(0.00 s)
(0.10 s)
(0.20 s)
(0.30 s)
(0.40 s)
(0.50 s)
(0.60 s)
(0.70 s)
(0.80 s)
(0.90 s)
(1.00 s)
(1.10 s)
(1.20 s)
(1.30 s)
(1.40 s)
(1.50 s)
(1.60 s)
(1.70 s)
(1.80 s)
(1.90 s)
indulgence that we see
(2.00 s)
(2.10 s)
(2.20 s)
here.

◇ ◇ ◇ ◇

Exercise:
The whole set of records needs to be written out exactly.

Answer to this task:
(0.00 s)
(0.10 s)
(0.20 s)
(0.30 s)
(0.40 s)
(0.50 s)
(0.60 s)
(0.70 s)
(0.80 s)
(0.90 s)
(1.00 s)
(1.10 s)
(1.20 s)
(1.30 s)
(1.40 s)
(1.50 s)
(1.60 s)
(1.70 s)
(1.80 s)
(1.90 s)
indulgence that we see
(2.00 s)
(2.10 s)
(2.20 s)
here.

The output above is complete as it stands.